In February, Diabetes Care published a short report on 4 patients who had suffered serious kidney damage from Byetta therapy, and this may serve as an example of what has happened to the others. All four patients presented with vomiting and decreased fluid intake. Because of their diabetes induced hypertension, they took ACE inhibitors and diuretics. All suffered kidney failure within 2 – 9 months of initiating Byetta therapy and were taken off the treatment upon diagnosis. All recovered some kidney function although recovery was not complete in 3 out of the 4 patients.

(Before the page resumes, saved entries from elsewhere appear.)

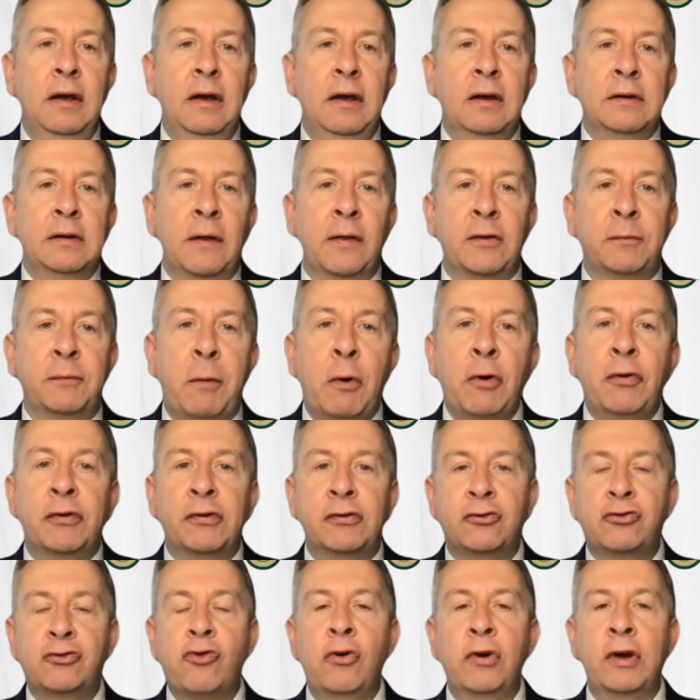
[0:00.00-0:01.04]
Now, there's both a
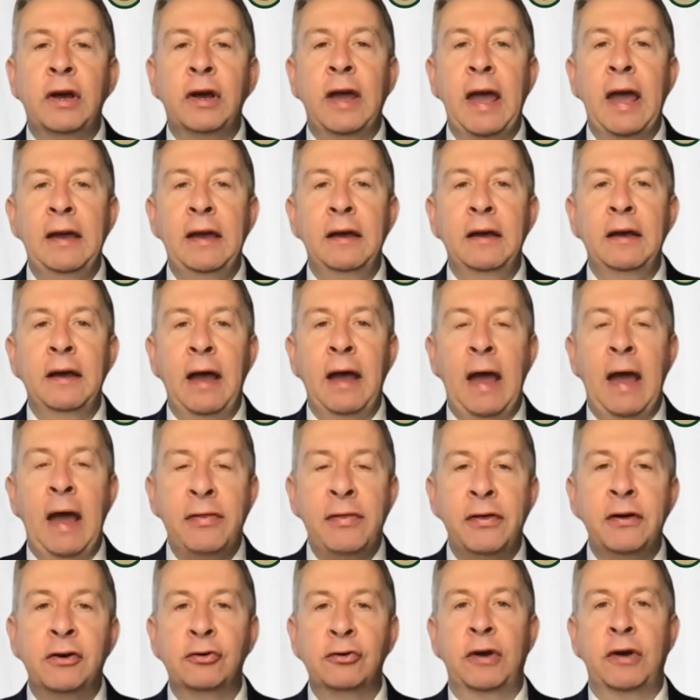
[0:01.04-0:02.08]
strong
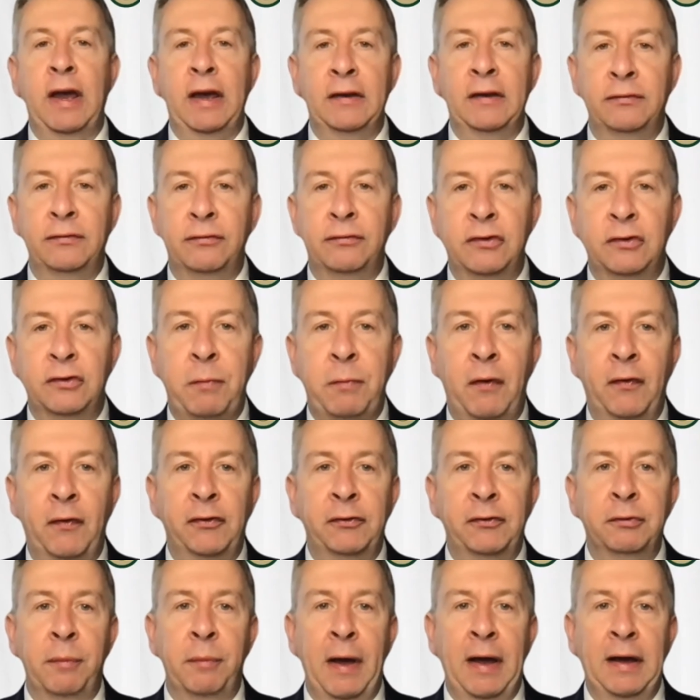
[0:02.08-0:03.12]
ethical case for
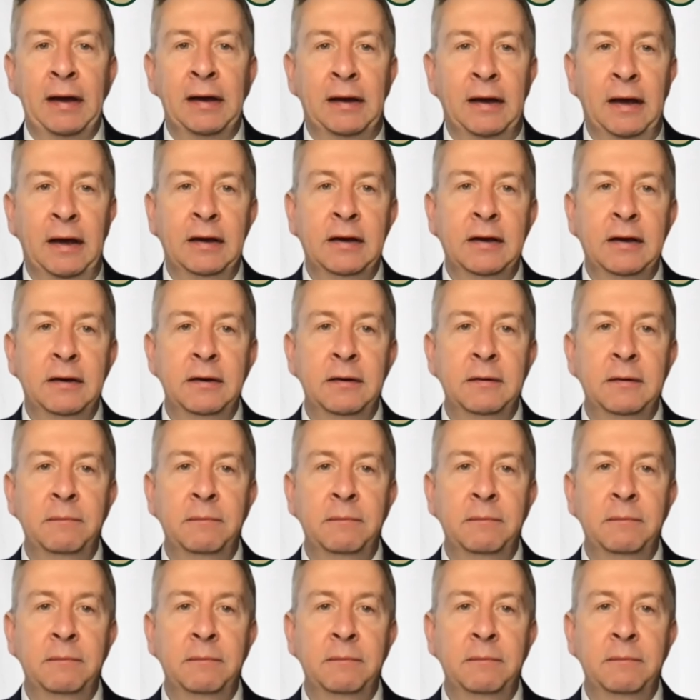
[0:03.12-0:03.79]
responsible banking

The opinion of the authors was that the combination of vomiting (fluid loss), decreased fluid intake, ACE inhibitors, and diuretics created too much of a stress for the kidneys. They did point to a study which shows that the incretin GLP-1 was shown to perhaps decrease kidney function in healthy subjects, however it is not known if Byetta does this or not.

If you have kidney problems you may not want to take Byetta. If you do take Byetta, be sure to keep your fluid levels up by drinking sufficient amounts of water. As with all therapies, consult with your doctor before making any changes.

By: Robert Scheinman

Takeda and Amylin to Co-develop Obesity Treatments

A Sweet Life Staff — Mon, 02 Nov 2009 10:36:17 +0000

Amylin Pharmaceuticals, Inc. and Takeda Pharmaceuticals Company Limited announced an agreement to co-develop and commercialize pharmaceutical products for the treatment of obseity and related conditions. Amylin, whose top product, Byetta, had sales of $678.5 million last year. will receive a one-time up-front payment of $75 million from Takeda, the largest pharmaceutical company in Japan and maker of Actos, a best-selling diabetes drug. In a press release, Takeda writes, “Under the terms of the agreement, Amylin will be responsible for executing development activities for potential products through phase 2 with the aim of regulatory approval in the U.S. Takeda will lead development activities beyond phase 2 in the U.S., and all development activities outside the U.S. ”

Obesity has become a major health problem and has reached epidemic proportions globally, with more than 1 billion adults overweight, and at least 300 million of them obese. Obesity is linked several medical conditions including type 2 diabetes.